+++ Extracted entries +++
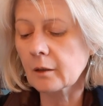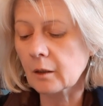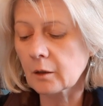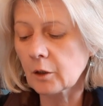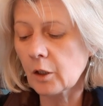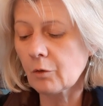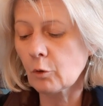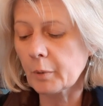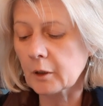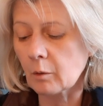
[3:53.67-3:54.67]
храни его,
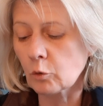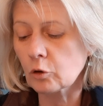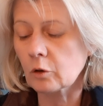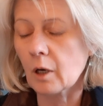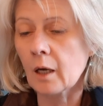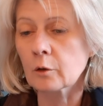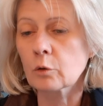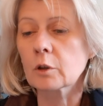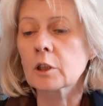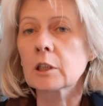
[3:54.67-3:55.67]
потому что
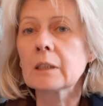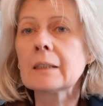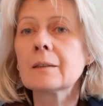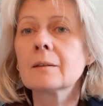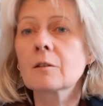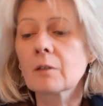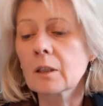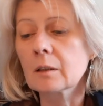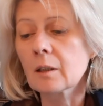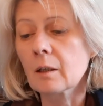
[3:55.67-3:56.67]
оно – жизнь
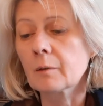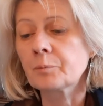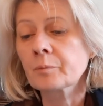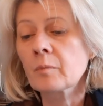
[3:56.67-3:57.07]
твоя.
+++
Make an exact copy of the listing above. Do not include the pictures.

▶ [Response box]
[3:53.67-3:54.67]
храни его,
[3:54.67-3:55.67]
потому что
[3:55.67-3:56.67]
оно – жизнь
[3:56.67-3:57.07]
твоя.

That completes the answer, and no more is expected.